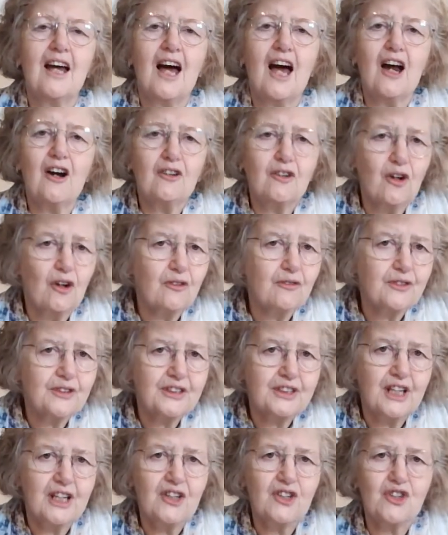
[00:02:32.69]
Our
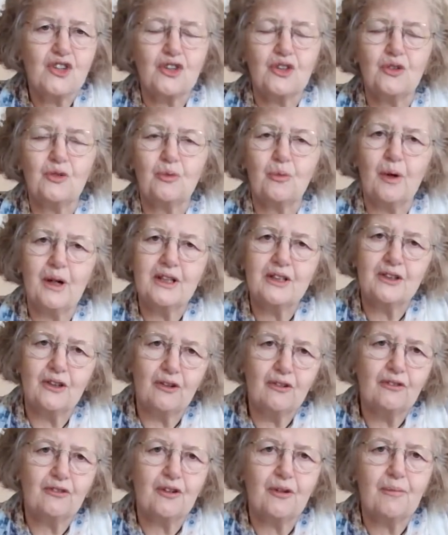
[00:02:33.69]
conversation went
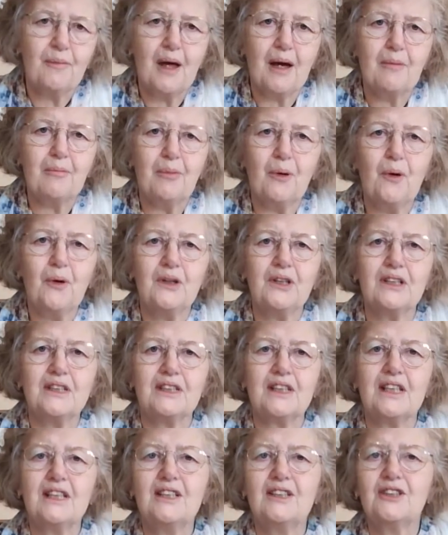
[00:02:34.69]
on from that point
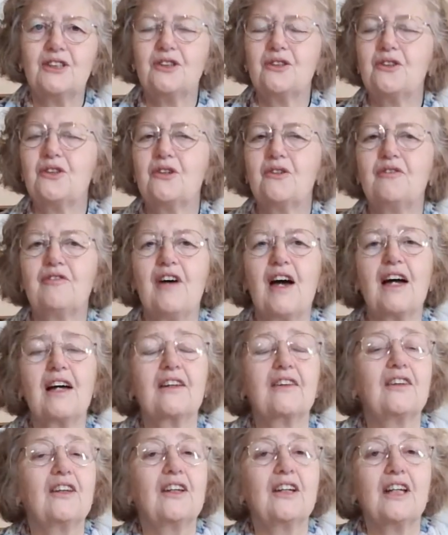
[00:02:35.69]
into the
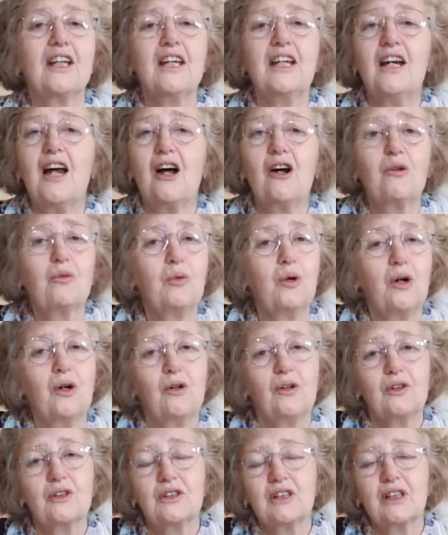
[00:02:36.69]
fact that in our
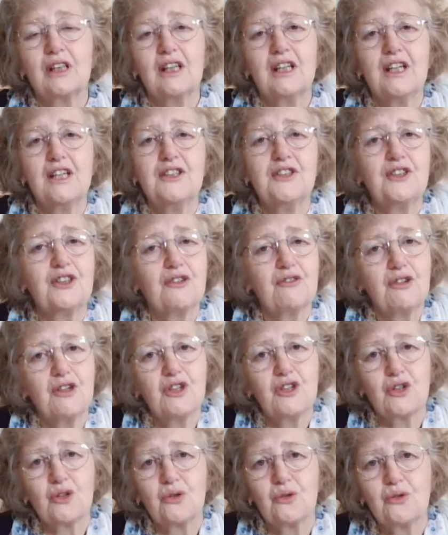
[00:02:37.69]
world, history
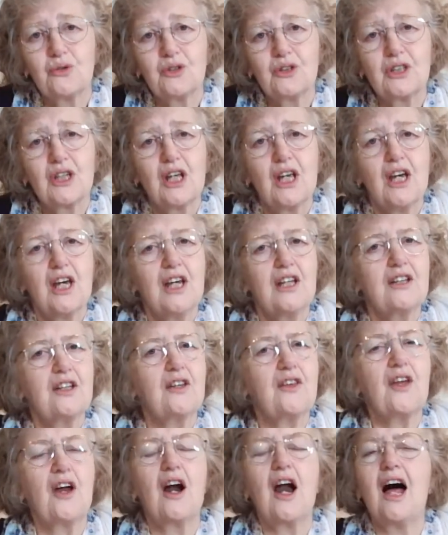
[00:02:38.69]
shows
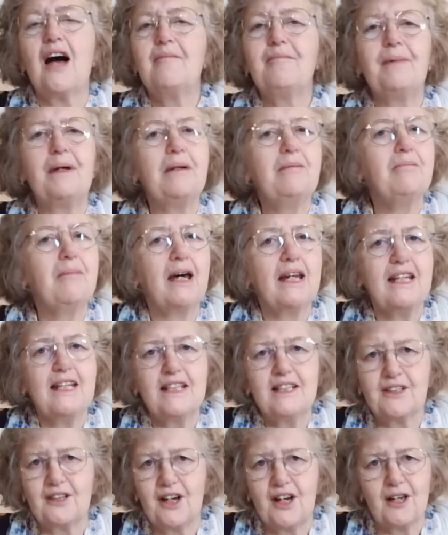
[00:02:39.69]
that there have been many
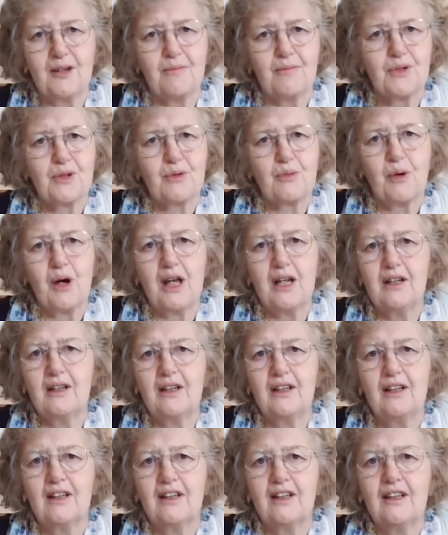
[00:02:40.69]
times
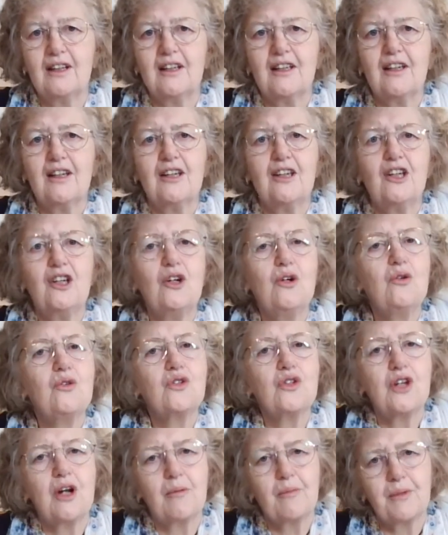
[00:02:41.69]
when
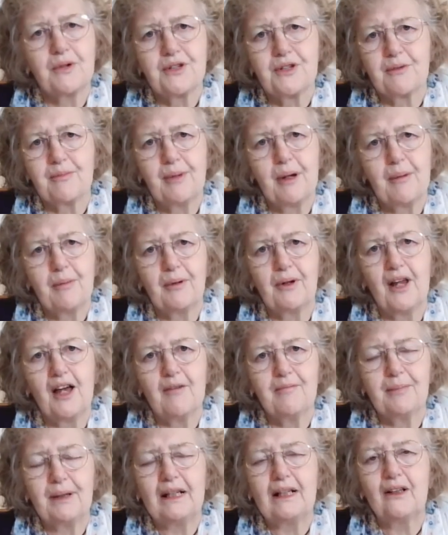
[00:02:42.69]
huge numbers of people
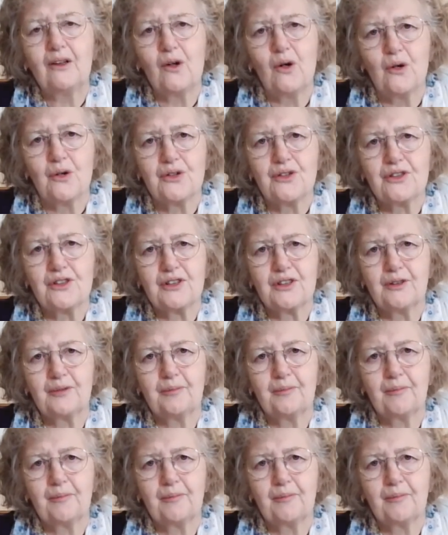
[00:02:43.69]
have been lost.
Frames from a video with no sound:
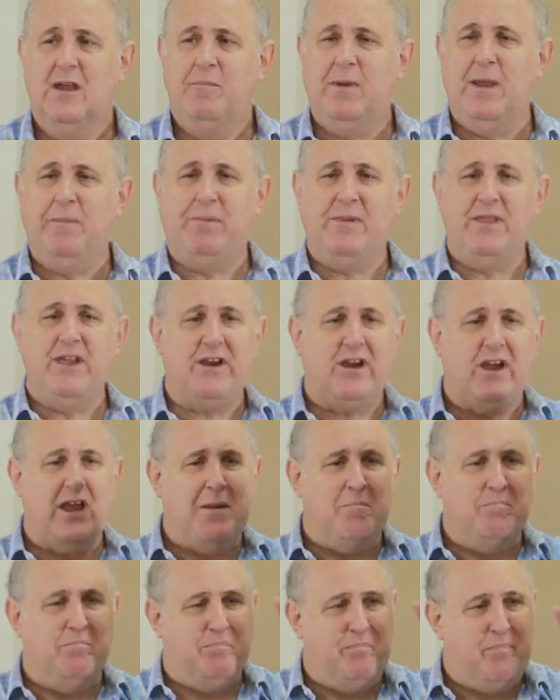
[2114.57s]
People that are
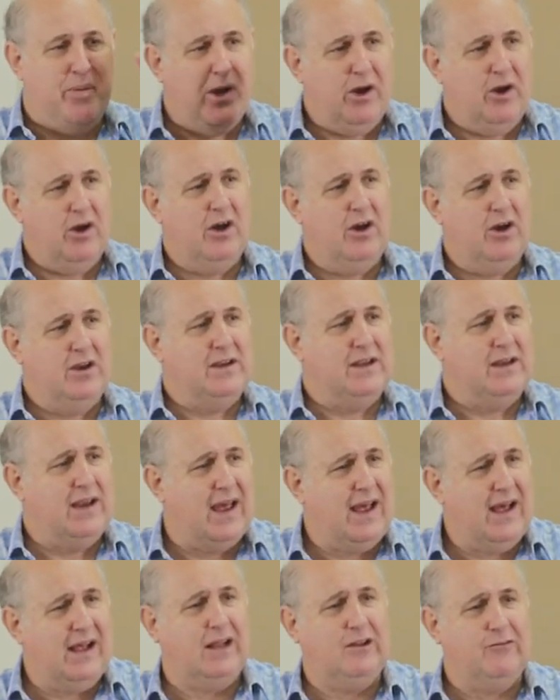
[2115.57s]
going to burn in
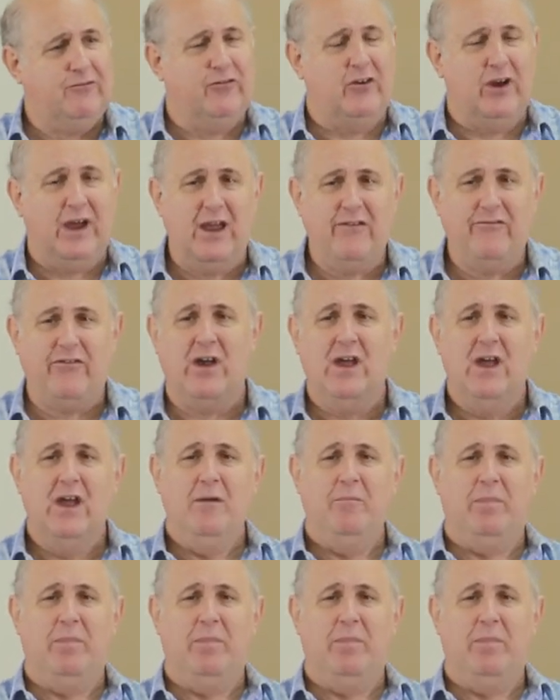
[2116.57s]
hell forever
_ _ _
**Requirement:**
Every record above must be given again exactly; drop the pictures.

**Task output:**
[00:02:32.69]
Our
[00:02:33.69]
conversation went
[00:02:34.69]
on from that point
[00:02:35.69]
into the
[00:02:36.69]
fact that in our
[00:02:37.69]
world, history
[00:02:38.69]
shows
[00:02:39.69]
that there have been many
[00:02:40.69]
times
[00:02:41.69]
when
[00:02:42.69]
huge numbers of people
[00:02:43.69]
have been lost.
Frames from a video with no sound:
[2114.57s]
People that are
[2115.57s]
going to burn in
[2116.57s]
hell forever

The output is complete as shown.